Questionado sobre o que mudou desde a partida, Guilherme enumera: “meu sono, minha alegria… A camada de pedra que tinha no meu coração tá rachando. Eu tô conhecendo pessoas boas, recebendo abraços que ainda são estranhos pra mim”, relata, dizendo que tem vergonha de dar entrevista e que gravar vídeos para as redes é um desafio diário pela exposição. Mas completa, com o Fusca estacionado em frente à Catedral de Maringá: “se com essa matéria uma pessoa decidir sair do quarto e viver um pouco a vida, já valeu a pena”.
Para quem convive com a depressão, ansiedade ou outros transtornos mentais, o viajante deixa o recado. “Acorda dizendo que seu dia vai ser maravilhoso. E vai ser.
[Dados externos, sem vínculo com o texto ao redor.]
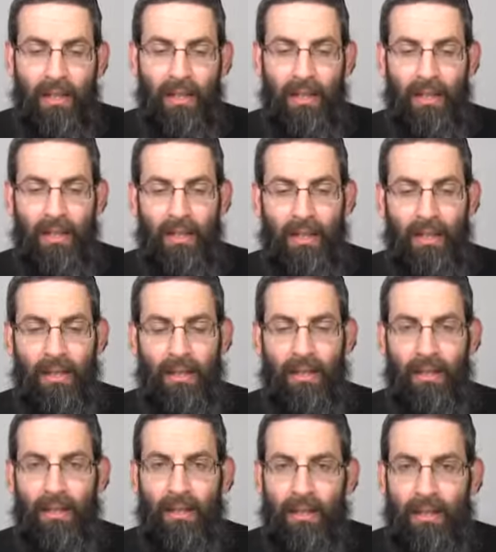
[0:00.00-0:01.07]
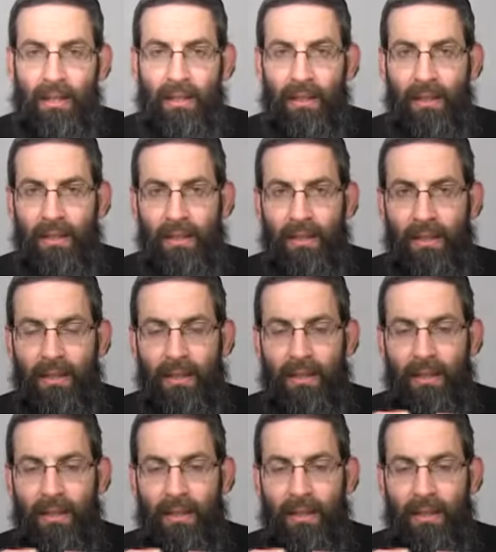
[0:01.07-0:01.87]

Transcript: [no speech]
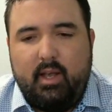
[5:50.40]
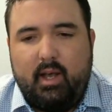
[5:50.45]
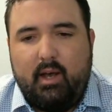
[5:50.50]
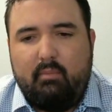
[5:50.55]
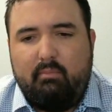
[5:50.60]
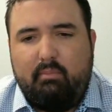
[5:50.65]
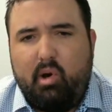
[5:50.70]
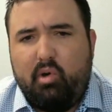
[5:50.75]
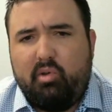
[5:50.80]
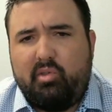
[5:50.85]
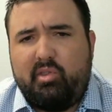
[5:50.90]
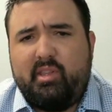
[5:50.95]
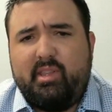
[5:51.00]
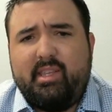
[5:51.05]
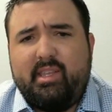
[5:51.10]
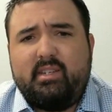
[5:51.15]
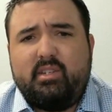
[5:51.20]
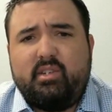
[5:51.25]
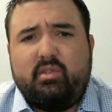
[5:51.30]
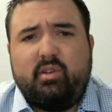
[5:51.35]
Both
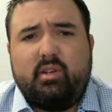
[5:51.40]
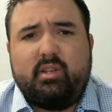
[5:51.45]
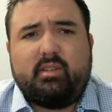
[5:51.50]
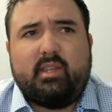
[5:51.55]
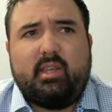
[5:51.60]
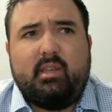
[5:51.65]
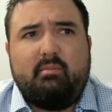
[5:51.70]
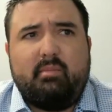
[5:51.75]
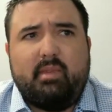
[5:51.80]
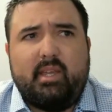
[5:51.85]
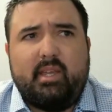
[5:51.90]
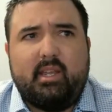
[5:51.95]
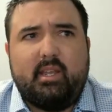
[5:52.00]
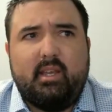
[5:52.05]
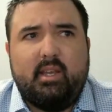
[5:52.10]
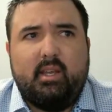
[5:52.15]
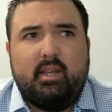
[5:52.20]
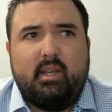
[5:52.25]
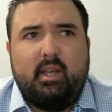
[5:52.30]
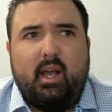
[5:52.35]
of these units can
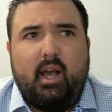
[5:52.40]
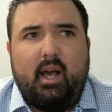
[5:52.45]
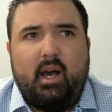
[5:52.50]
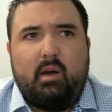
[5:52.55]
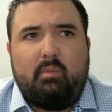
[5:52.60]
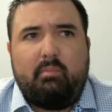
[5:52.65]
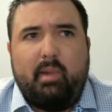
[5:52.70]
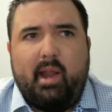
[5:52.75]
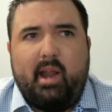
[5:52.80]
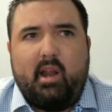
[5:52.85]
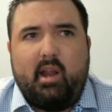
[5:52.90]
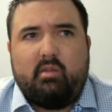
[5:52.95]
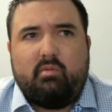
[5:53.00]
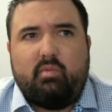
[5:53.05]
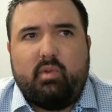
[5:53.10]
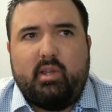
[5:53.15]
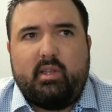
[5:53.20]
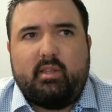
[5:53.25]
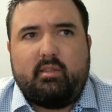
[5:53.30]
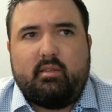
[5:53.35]
be
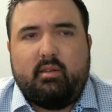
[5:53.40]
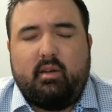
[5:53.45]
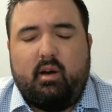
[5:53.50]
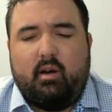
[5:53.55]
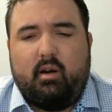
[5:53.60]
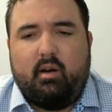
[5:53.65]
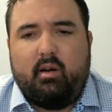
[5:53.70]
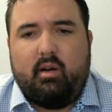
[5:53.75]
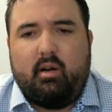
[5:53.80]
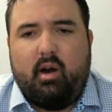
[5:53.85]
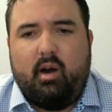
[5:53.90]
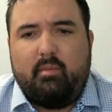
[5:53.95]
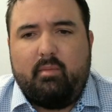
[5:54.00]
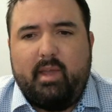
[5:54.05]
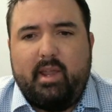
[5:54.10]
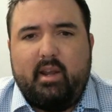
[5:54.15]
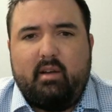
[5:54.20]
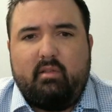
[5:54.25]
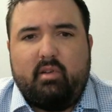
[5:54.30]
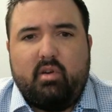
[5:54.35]
paired with our
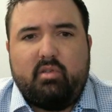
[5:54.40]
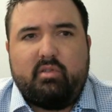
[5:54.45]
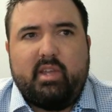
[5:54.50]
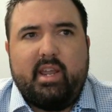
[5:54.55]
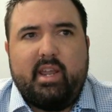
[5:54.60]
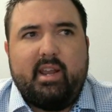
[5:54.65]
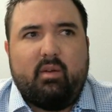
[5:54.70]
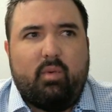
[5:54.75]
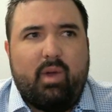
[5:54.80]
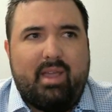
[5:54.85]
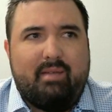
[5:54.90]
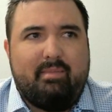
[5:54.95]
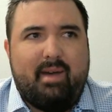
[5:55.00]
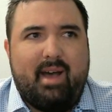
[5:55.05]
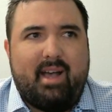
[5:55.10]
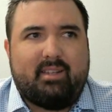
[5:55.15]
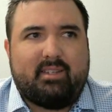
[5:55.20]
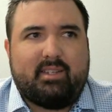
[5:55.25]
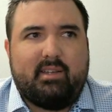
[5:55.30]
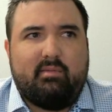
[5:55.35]
automated rotating weigh
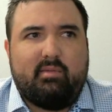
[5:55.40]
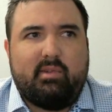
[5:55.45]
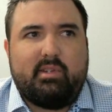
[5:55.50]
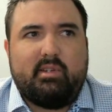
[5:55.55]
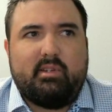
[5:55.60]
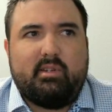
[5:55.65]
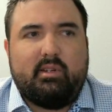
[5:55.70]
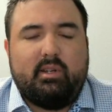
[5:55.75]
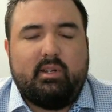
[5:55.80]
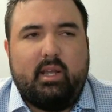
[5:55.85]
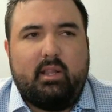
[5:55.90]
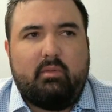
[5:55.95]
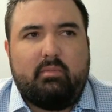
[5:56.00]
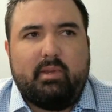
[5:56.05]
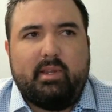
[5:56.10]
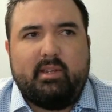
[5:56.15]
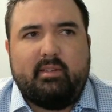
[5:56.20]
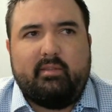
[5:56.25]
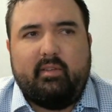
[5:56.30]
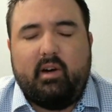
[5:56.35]
basket, which is
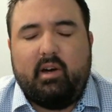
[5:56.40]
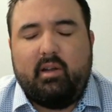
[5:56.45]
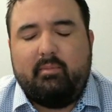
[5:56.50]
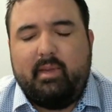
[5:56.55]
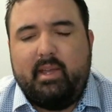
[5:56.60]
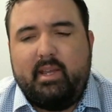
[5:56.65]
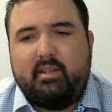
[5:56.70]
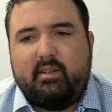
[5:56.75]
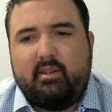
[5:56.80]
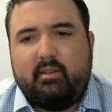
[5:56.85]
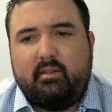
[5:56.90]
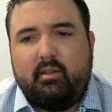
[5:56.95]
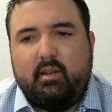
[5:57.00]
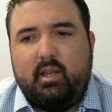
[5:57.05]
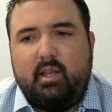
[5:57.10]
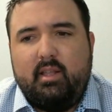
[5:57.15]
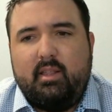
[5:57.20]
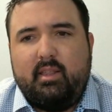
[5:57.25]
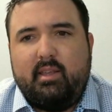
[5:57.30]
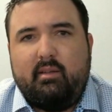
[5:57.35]
another piece of automation
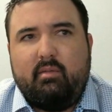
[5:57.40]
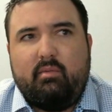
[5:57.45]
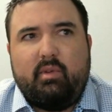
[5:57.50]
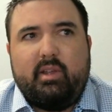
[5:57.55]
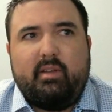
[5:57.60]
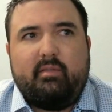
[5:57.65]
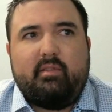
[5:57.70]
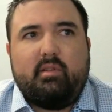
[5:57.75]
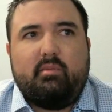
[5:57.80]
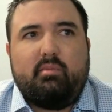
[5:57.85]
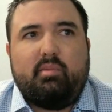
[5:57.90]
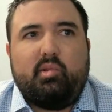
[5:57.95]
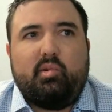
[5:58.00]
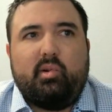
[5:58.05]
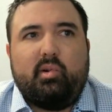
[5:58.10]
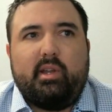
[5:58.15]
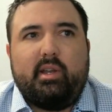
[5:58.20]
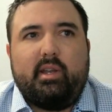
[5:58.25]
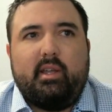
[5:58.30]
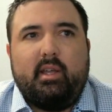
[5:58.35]
that we have
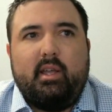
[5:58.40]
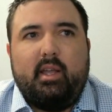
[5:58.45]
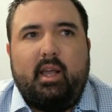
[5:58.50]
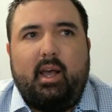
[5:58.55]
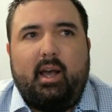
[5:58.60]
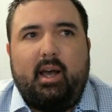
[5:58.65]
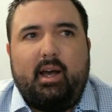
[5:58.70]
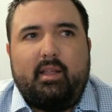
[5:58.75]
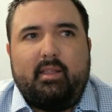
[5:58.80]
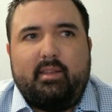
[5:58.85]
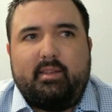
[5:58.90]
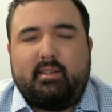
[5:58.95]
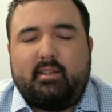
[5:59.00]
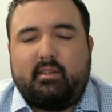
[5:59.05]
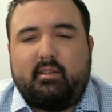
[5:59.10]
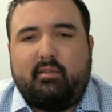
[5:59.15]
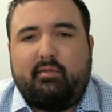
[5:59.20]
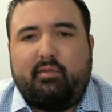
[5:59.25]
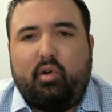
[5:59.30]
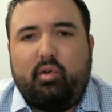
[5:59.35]
deployed.
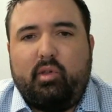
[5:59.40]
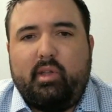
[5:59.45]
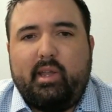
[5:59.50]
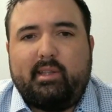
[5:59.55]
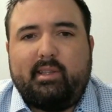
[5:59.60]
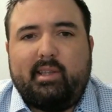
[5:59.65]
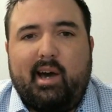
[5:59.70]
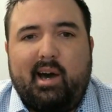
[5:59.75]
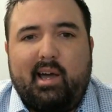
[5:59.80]
This is a fully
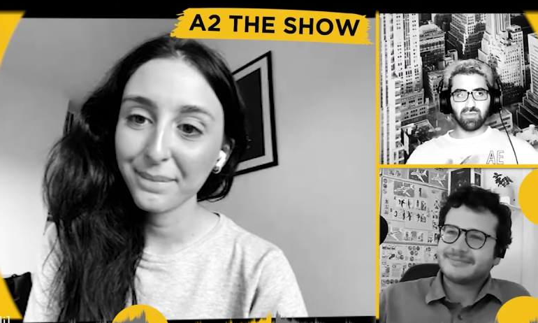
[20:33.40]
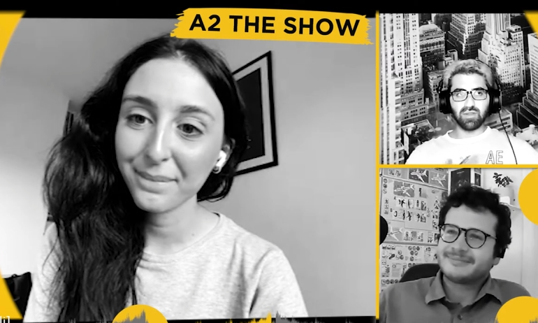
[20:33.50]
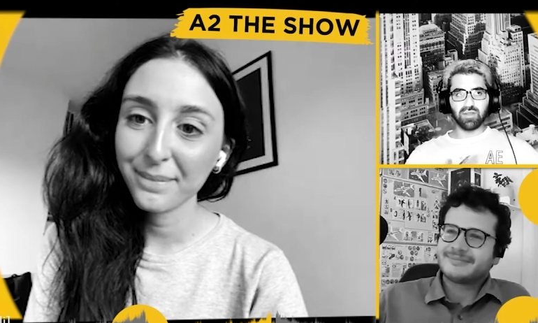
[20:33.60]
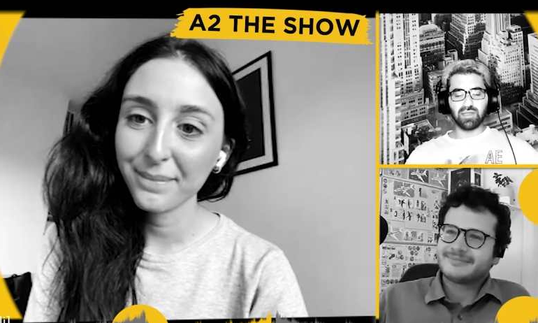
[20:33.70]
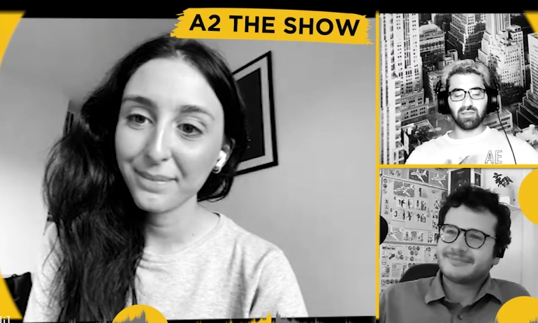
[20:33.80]

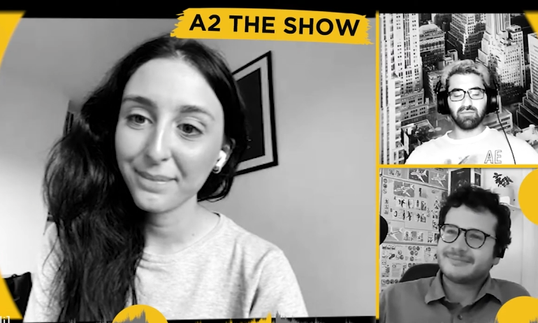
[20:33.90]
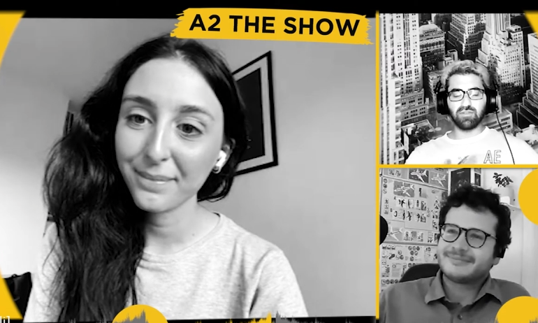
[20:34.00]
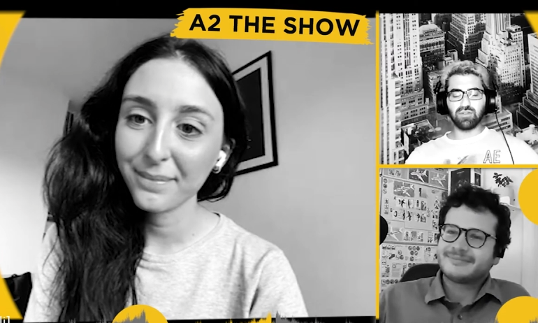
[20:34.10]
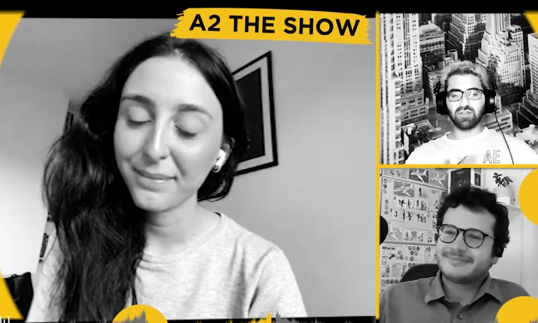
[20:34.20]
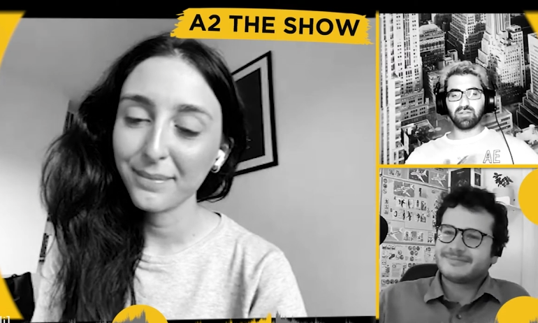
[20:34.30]
Speaker 1: on like the
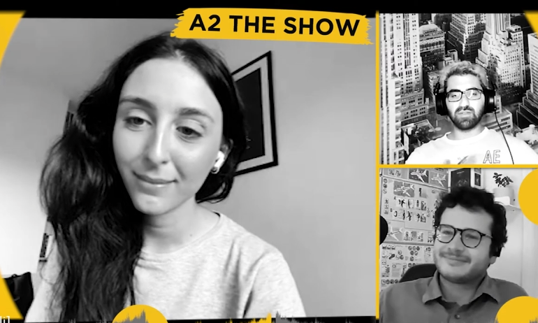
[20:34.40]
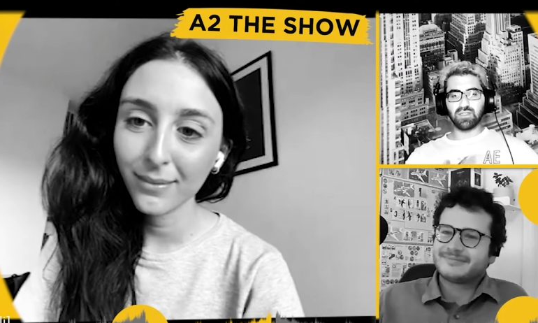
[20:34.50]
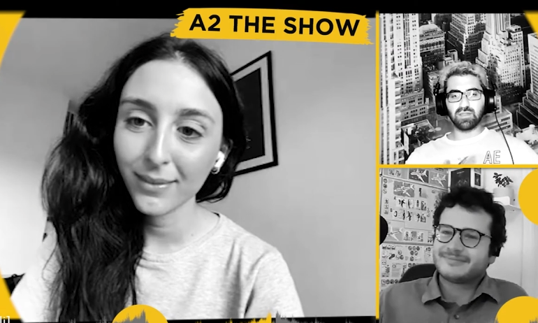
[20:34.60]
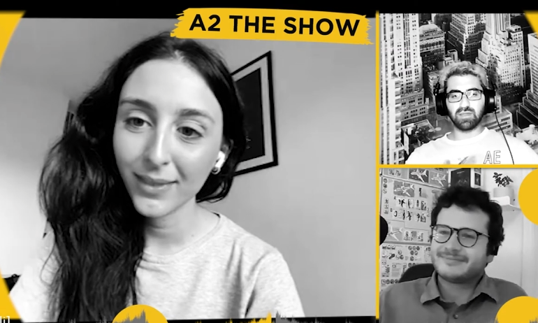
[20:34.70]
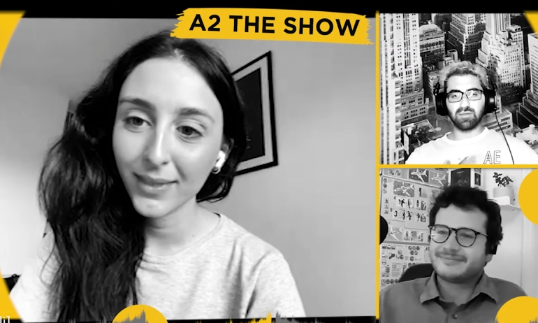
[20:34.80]
future of
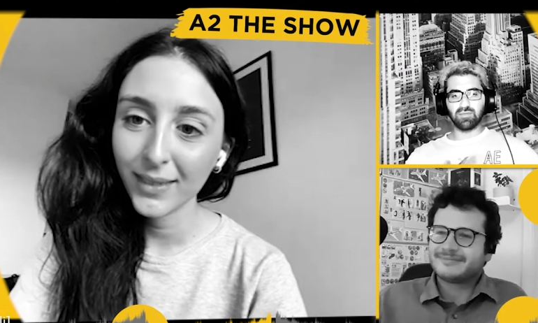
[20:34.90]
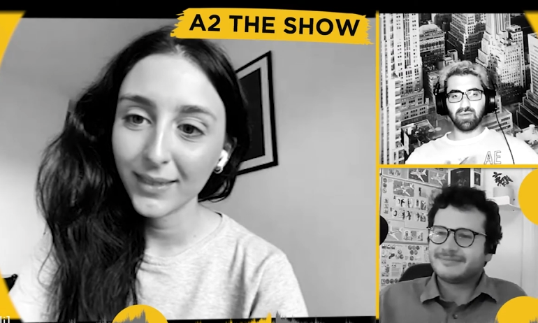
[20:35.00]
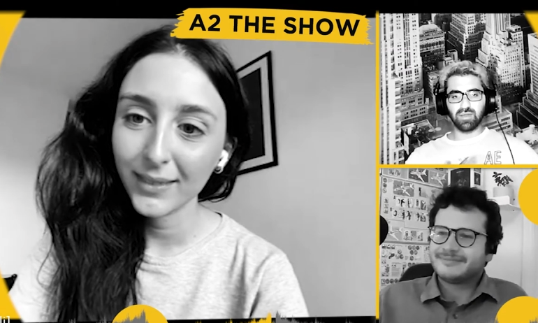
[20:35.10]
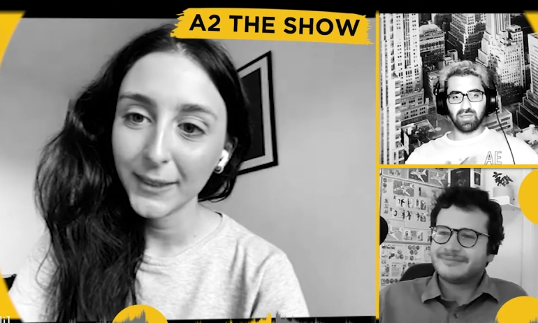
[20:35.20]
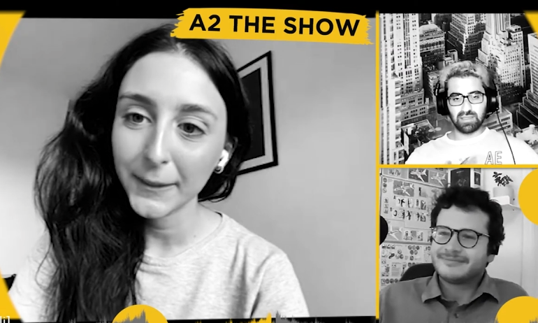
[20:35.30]
cinema?
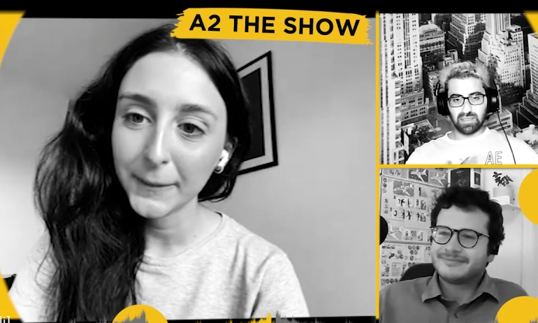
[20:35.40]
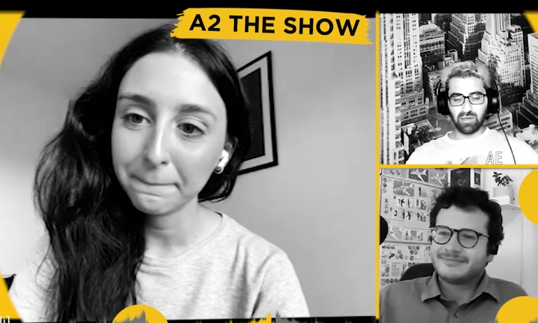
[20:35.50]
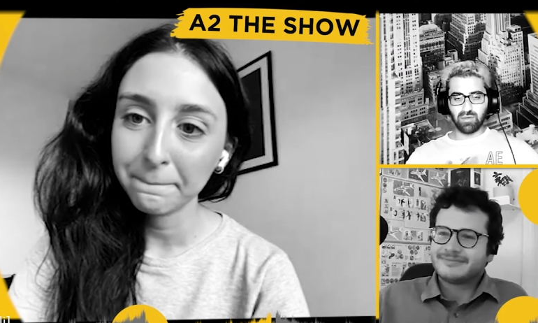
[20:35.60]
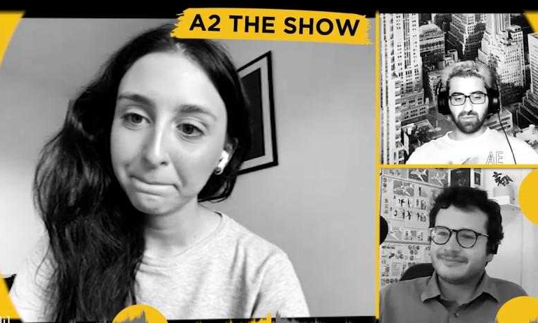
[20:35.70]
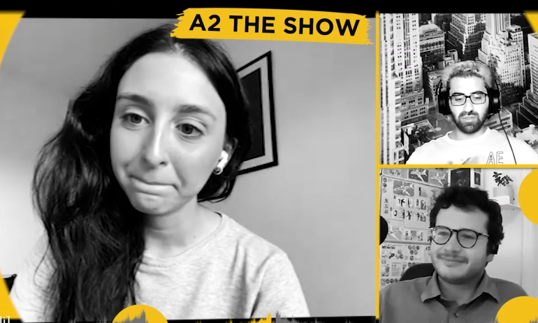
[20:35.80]
With that
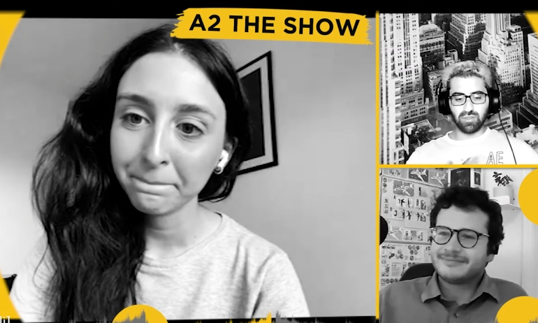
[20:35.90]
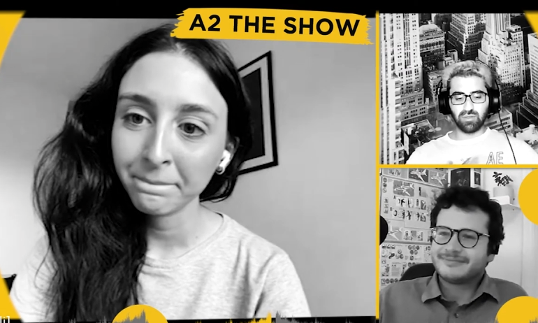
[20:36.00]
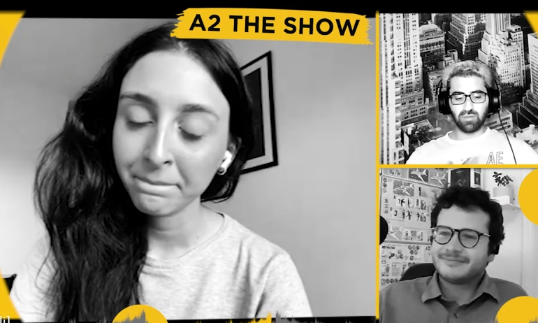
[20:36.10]
includes,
Mas você tem que acordar acreditando. Se você acreditar, você consegue. Não vai ser fácil. Eu ainda estou aprendendo, tenho medo, mas olha quanta coisa bonita você tem para ver por aí. Tem gente que mora numa rua e não sabe o que tem na outra rua do lado. Porque sai do trabalho, vai pra casa, entra, dorme, acorda, vai pro trabalho. São coisas que a gente vai levar, o que a gente viveu, o que a gente conheceu, o que a gente ouviu, o que a gente sentiu, o que a gente comeu. Tenta achar sua válvula de escape, mas não baixa a guarda para essa doença. E pra quem não tem depressão, eu só peço que vocês ouçam mais. A gente só quer ser ouvido. A gente não quer ser julgado, a gente não tá endemoniado. Não é fase, não é frescura, é uma doença que mata. Eu fui salvo por um fusca, mas eu tenho que persistir nessa salvação”, finaliza.